Tormented by acrophobic nightmares, Wayne Hopkins is on Prescott High School’s swim team, but his real desire is to be a high platform diver. Wayne is taunted and belittled about his phobia by Jerome, the team’s diving captain. The fact that Wayne’s sister, Terri, dates Jerome, doesn’t help.
Jerome decides to run for senior class president. Terri signs up Wayne to run against him. Wayne is unsure of himself and says, “I just want to get through high school in my own quiet way.” Terri convinces her brother to throw a campaign party. When Miss Lanski, a beautiful, Swedish, ex-Olympic diver who coaches the divers, hears how Jerome and his thugs crashed and trashed Wayne’s party, she befriends Wayne and agrees to help him overcome his fear of heights.

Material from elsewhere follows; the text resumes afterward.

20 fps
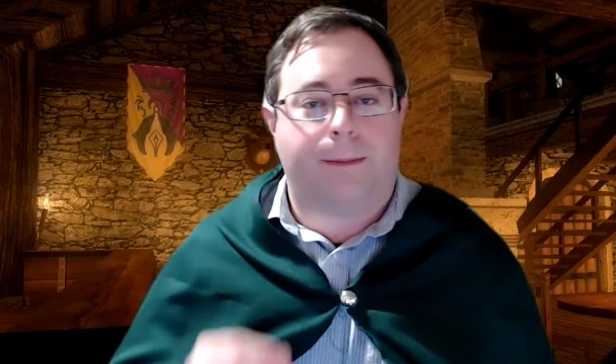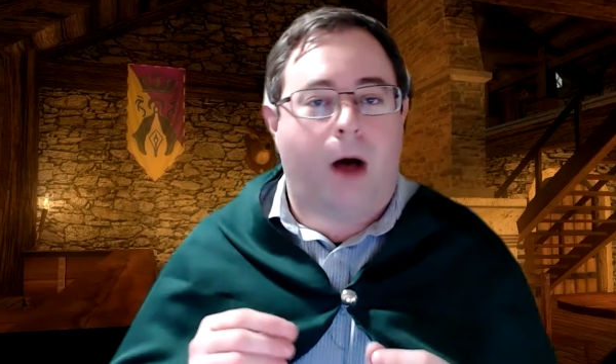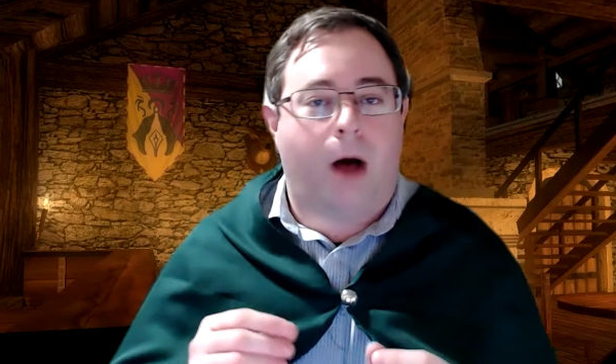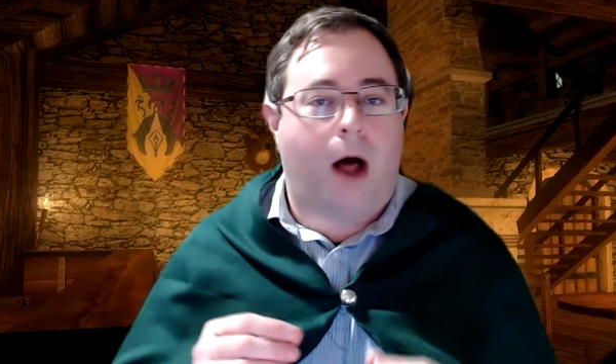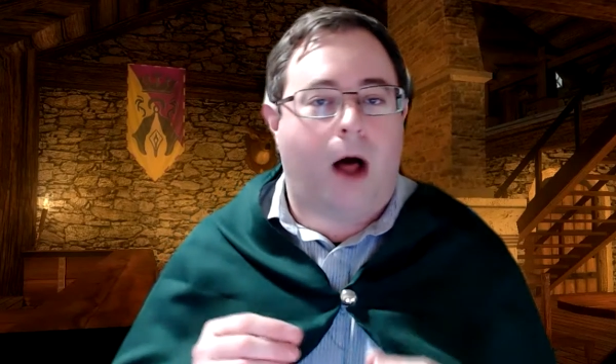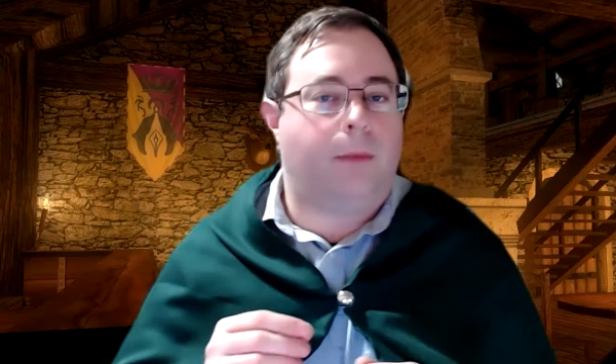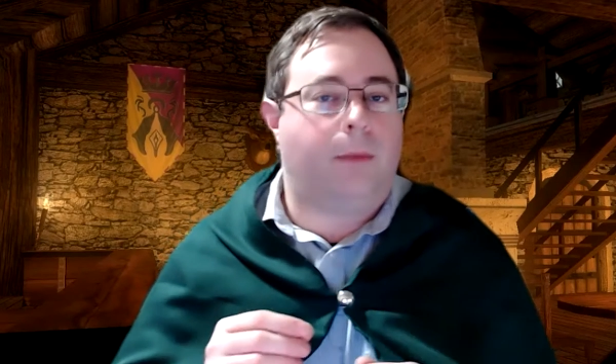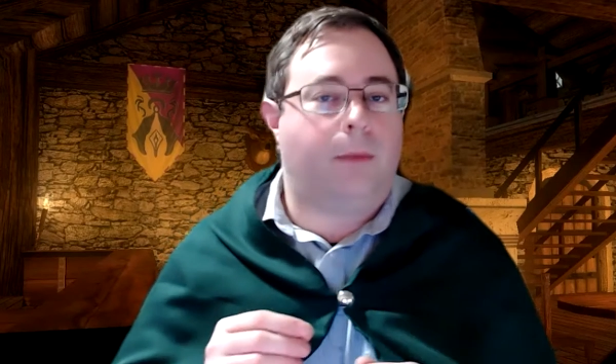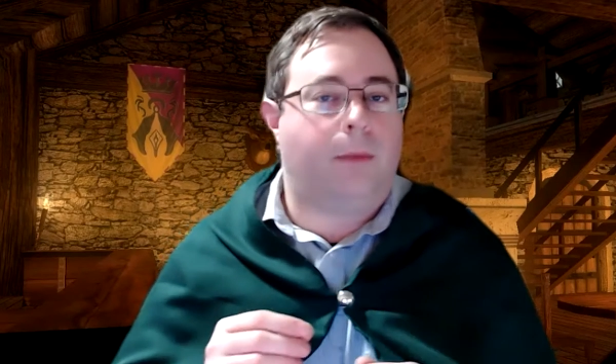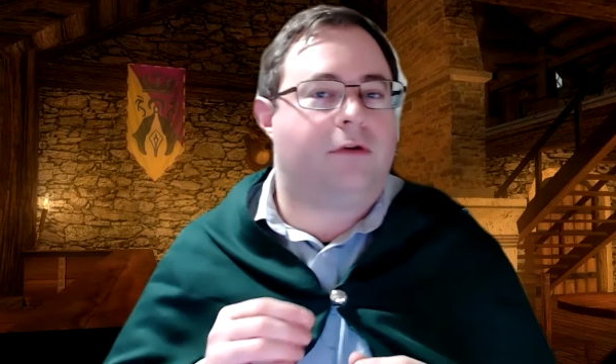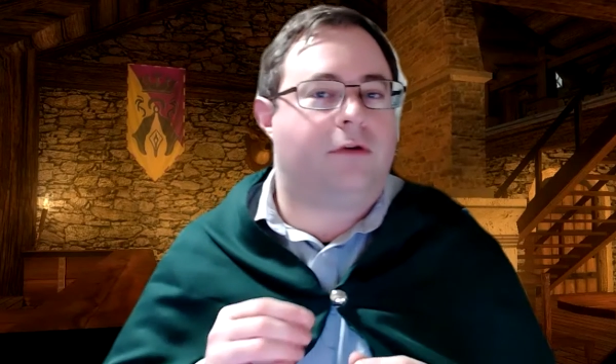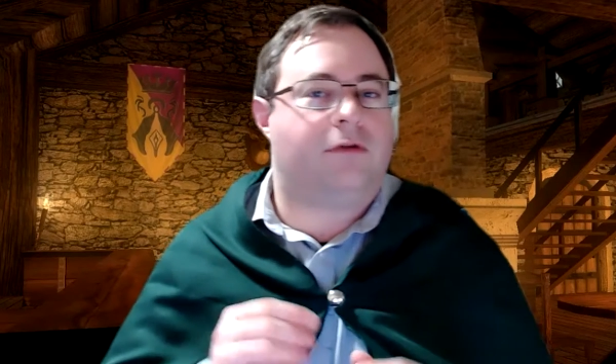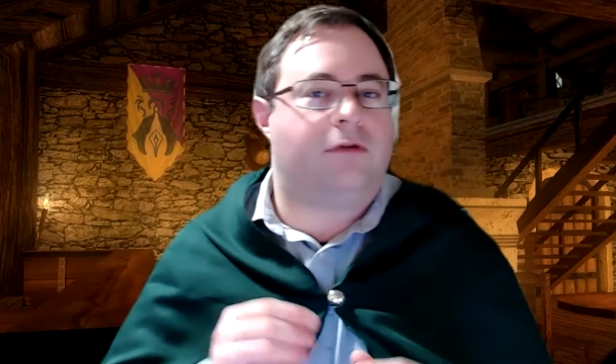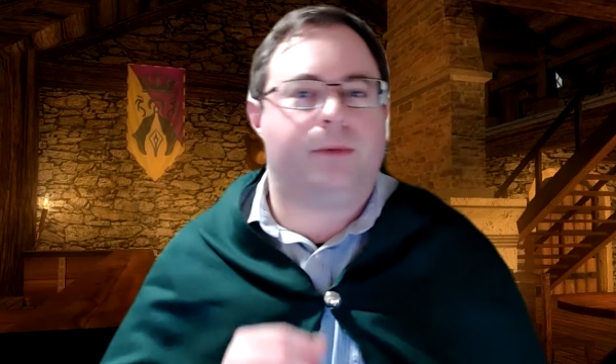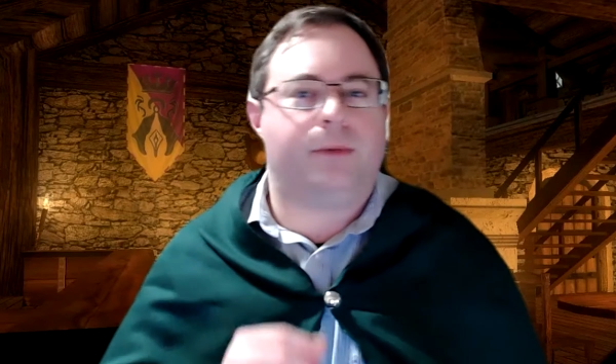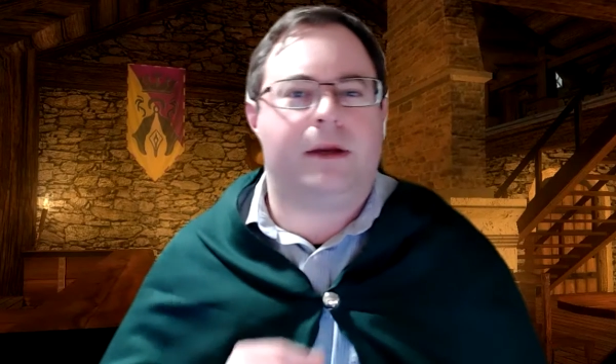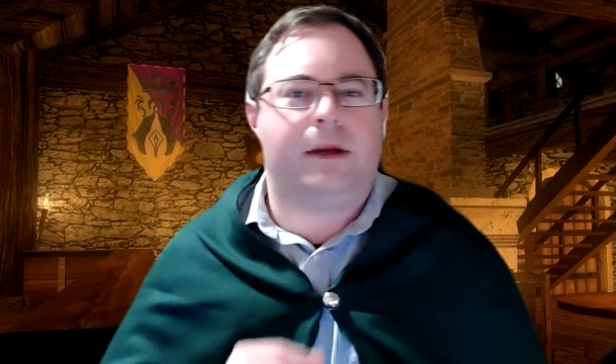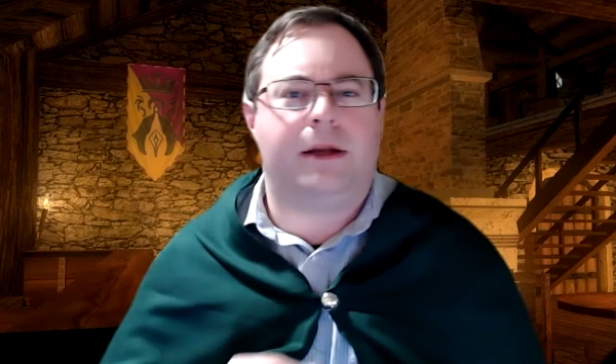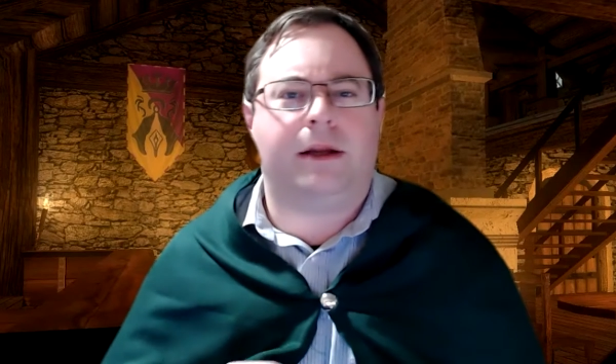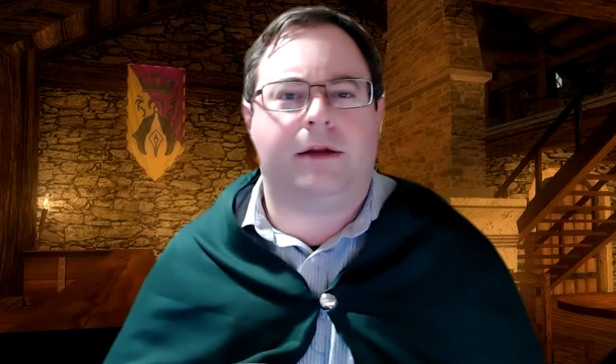public
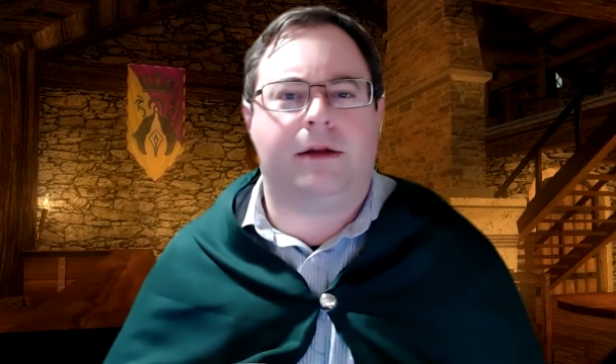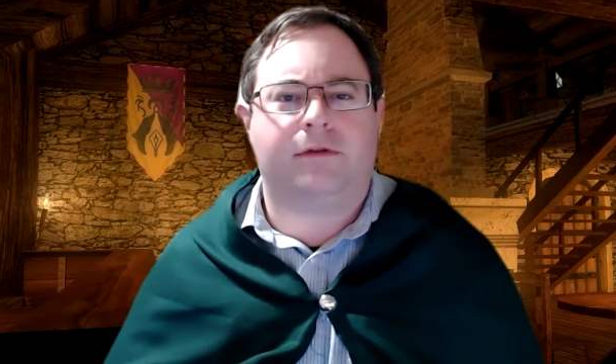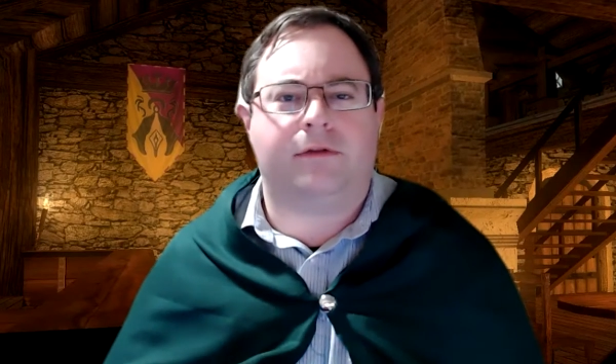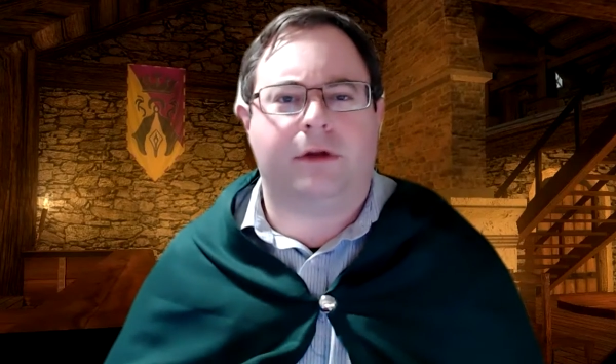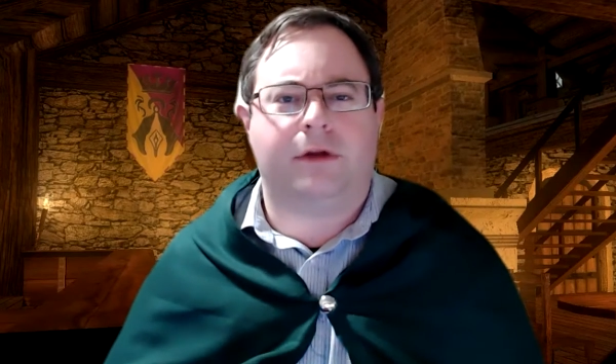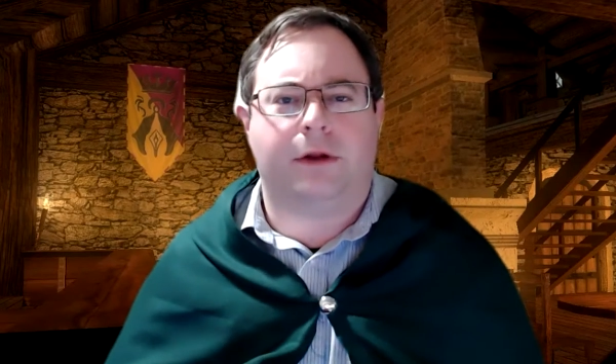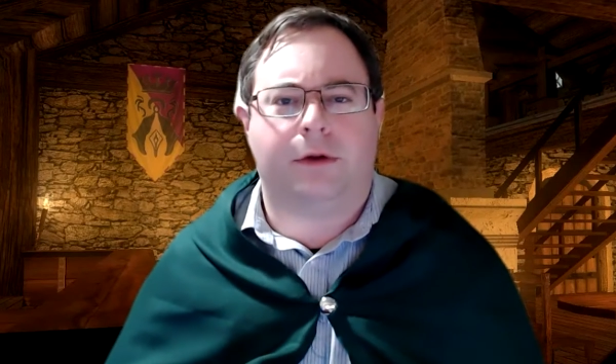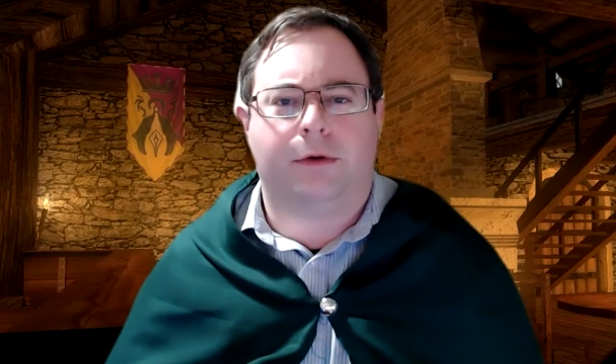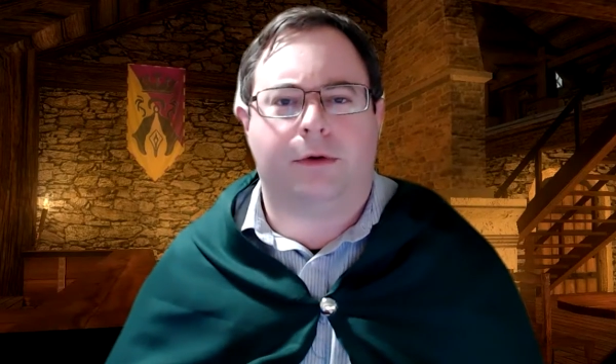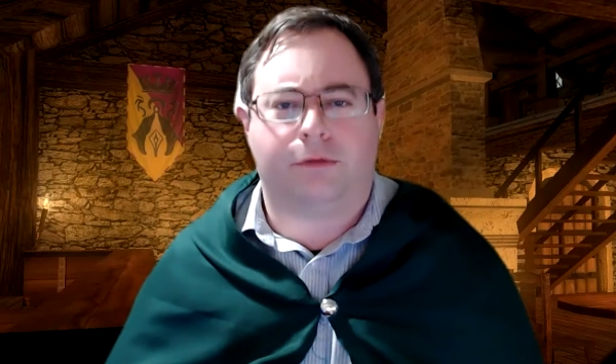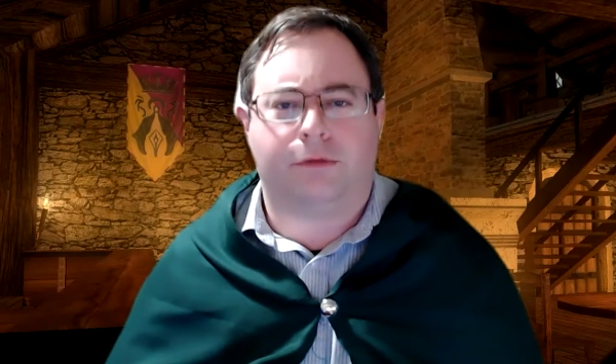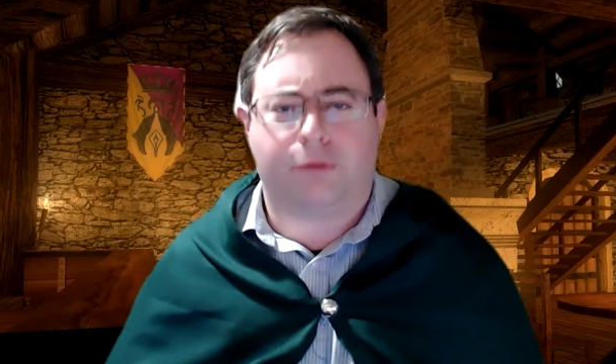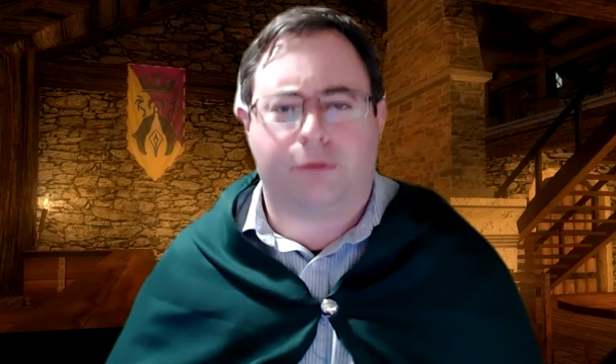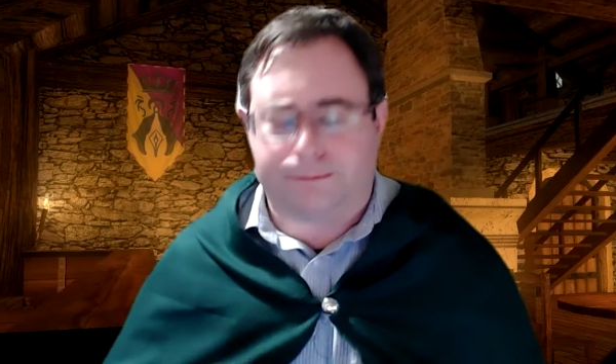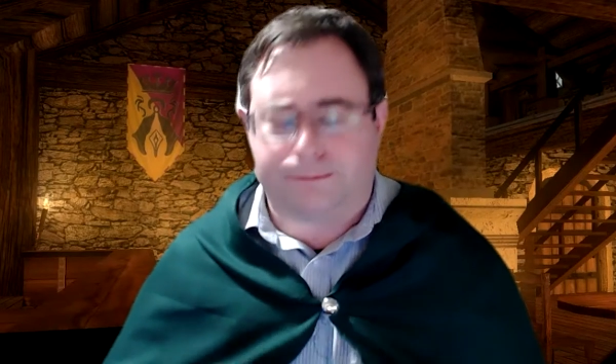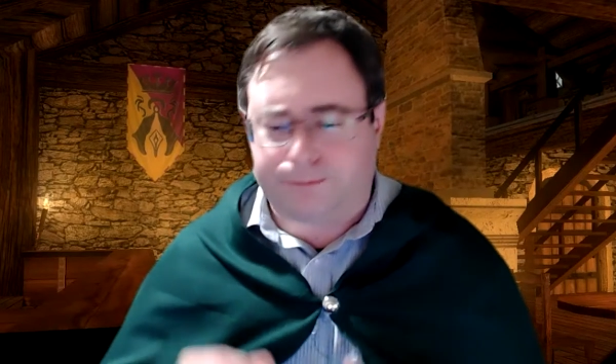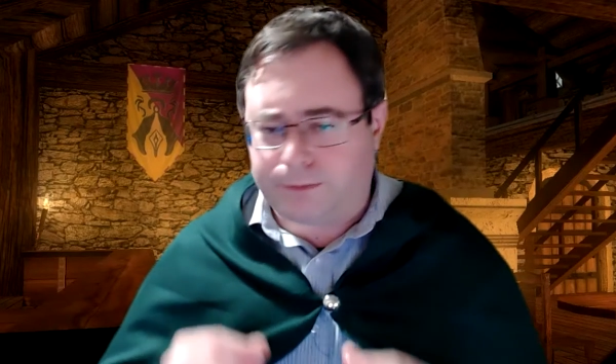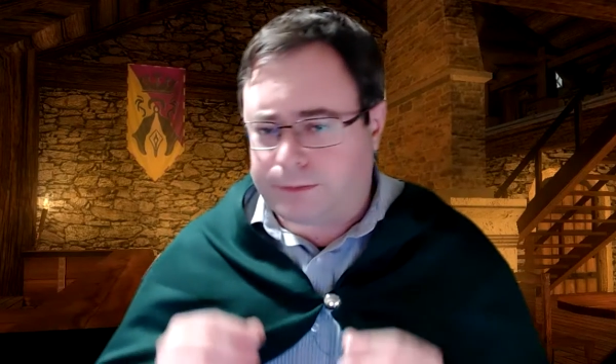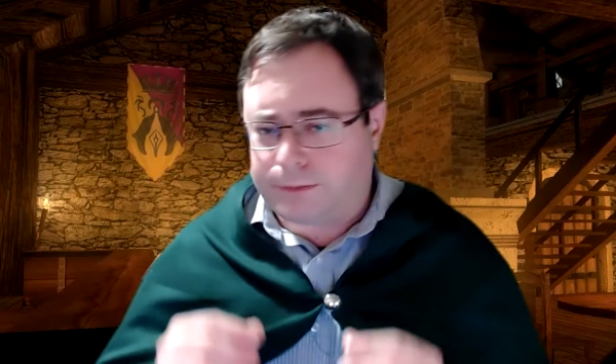speaking skills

Her solution is (get this): sleep on the diving board. Incredibly, the next morning, Wayne’s dizzying fear of heights is gone. Lanski flips on a boom box, urges him to “loosen up,” and they begin dancing pool side. Soon he’s turning reverse somersaults, not to mention falling head over heels for Miss Lanski, with whom, it is implied, he becomes promiscuously involved.

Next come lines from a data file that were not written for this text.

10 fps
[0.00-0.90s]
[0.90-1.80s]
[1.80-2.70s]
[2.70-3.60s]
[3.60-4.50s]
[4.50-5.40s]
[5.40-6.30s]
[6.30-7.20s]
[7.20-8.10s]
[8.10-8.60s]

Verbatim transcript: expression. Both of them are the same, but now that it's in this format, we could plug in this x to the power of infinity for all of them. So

Consequently, Lanski feels compelled to resign and turns her student over to the Olympic coach who trained her. Wayne eventually qualifies for the state platform finals and squares off against the defending champion, Jerome. The competition plods along until Wayne’s first-time-ever execution of a three-and-a-half somersault with a half-twist, which has all the excitement and suspense of watching a Wheaties commercial.
DIVING IN is predictable. From the first few scenes in which Wayne’s fear of hitting the water from on high and the conflict with Jerome are established, one knows how this movie is going to resolve itself. Other facets of the script are simply ignored: the student election never resurfaces, nor do the loutish bullies who terrorize Wayne and his friend throughout the movie get their comeuppance. In several instances, lines of dialogue amount to no more than three words. Obscenity and profanity are used as filler.
The film continues the Hollywood trend to reverse the roles of smart-parents and naive-kids to savvy-kids and dull, insensitive parents who are unable to help. It is no wonder that there is lots of teenage drinking, sexual fondling and groping (promiscuity is the norm at Prescott High), but what do you expect from a film whose idea of comedy is to have some girls steal Wayne’s swimsuit while he’s showering?
Scenes of vandalism, destruction of property and bullying take up more screen time than the diving shots, which are not that good. The best thing that could happen to DIVING IN would be to take it for a long walk off a short pier.